*** Data for this exercise ***

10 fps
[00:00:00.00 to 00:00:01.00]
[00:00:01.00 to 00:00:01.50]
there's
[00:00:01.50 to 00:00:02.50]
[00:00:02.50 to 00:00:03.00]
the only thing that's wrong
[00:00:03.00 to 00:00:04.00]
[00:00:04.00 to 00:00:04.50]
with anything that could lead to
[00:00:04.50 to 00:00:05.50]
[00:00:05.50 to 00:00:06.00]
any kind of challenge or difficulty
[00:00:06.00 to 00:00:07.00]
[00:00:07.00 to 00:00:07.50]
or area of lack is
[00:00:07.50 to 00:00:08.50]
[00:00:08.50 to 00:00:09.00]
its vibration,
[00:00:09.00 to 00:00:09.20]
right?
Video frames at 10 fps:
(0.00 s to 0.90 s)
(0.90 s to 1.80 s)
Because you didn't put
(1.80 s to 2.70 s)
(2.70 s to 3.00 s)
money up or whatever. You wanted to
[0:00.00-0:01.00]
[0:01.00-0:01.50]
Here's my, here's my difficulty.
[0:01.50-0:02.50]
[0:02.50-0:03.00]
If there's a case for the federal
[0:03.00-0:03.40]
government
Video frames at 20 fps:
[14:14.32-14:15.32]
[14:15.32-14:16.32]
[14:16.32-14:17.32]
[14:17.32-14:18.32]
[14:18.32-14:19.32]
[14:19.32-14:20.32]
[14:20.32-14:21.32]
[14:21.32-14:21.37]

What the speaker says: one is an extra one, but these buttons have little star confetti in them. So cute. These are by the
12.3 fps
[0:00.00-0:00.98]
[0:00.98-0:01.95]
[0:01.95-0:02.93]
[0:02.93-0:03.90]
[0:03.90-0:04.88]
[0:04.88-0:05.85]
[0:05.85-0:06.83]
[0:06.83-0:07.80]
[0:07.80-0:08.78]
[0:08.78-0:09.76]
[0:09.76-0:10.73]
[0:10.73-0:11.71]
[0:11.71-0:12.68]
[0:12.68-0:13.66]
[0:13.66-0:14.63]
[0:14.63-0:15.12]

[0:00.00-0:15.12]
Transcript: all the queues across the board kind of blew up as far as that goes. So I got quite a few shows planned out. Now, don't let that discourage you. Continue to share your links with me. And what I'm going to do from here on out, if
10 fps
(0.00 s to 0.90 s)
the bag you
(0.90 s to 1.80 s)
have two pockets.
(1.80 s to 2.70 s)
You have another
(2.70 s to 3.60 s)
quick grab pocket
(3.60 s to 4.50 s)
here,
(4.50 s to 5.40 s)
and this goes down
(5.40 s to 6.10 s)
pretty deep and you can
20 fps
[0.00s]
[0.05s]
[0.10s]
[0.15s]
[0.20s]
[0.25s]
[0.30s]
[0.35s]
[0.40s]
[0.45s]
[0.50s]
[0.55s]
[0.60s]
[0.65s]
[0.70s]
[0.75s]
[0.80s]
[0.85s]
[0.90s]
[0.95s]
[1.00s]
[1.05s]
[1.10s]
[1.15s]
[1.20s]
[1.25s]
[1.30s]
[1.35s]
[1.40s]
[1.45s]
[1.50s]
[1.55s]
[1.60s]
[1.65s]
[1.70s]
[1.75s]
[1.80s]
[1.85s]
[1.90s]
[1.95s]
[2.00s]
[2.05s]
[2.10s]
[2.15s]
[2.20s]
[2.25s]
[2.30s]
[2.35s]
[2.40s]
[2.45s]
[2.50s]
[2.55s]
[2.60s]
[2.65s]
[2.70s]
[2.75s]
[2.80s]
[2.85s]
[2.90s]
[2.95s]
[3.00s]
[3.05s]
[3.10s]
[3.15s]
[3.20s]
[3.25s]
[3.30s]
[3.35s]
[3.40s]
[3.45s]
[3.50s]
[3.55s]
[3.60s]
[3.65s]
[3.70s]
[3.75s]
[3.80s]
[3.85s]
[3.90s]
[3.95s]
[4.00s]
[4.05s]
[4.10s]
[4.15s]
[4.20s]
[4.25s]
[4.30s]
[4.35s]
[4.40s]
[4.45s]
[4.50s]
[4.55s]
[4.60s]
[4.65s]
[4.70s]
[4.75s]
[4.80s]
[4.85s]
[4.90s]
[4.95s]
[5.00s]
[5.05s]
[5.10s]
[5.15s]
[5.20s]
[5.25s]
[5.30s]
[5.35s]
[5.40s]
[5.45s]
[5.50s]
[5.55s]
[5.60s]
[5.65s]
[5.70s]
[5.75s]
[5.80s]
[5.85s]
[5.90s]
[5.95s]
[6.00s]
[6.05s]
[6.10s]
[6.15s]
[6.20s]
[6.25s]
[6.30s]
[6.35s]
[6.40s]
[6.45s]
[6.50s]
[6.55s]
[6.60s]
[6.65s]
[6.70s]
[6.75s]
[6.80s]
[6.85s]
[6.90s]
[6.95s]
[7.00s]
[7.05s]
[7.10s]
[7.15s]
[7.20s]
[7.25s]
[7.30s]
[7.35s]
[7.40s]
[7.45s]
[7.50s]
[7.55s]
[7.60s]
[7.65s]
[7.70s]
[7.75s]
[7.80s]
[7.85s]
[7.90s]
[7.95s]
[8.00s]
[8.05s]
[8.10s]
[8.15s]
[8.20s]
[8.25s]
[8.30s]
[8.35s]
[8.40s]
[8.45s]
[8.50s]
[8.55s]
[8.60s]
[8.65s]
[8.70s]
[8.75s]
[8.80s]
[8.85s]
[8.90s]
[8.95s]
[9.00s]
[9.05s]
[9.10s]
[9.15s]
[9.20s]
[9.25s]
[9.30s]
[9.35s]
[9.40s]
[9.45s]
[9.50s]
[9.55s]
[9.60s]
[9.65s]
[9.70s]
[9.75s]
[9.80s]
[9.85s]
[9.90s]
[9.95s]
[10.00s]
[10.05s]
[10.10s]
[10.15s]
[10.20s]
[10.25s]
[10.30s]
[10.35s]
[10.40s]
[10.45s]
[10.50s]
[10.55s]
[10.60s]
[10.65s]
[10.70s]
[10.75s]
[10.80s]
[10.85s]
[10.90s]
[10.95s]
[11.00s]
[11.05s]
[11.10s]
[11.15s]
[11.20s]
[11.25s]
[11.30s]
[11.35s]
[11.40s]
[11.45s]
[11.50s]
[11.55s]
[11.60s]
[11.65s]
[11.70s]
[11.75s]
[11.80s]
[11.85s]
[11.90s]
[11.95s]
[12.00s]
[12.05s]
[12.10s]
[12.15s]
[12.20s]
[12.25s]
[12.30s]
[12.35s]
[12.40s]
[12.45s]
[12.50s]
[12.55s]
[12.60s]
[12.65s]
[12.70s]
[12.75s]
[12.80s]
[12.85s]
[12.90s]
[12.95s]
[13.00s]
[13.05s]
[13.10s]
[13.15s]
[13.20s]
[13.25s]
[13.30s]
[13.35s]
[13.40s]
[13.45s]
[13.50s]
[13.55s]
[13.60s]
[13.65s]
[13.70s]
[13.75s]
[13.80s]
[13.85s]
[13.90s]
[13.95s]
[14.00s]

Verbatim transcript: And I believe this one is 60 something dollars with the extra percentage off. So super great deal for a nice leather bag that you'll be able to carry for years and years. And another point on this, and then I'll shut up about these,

*** End of Data for this exercise ***

Action item
Wherever the word "extra" occurs in the data, copy that whole line.

Answer section
What the speaker says: one is an extra one, but these buttons have little star confetti in them. So cute. These are by the
Verbatim transcript: And I believe this one is 60 something dollars with the extra percentage off. So super great deal for a nice leather bag that you'll be able to carry for years and years. And another point on this, and then I'll shut up about these,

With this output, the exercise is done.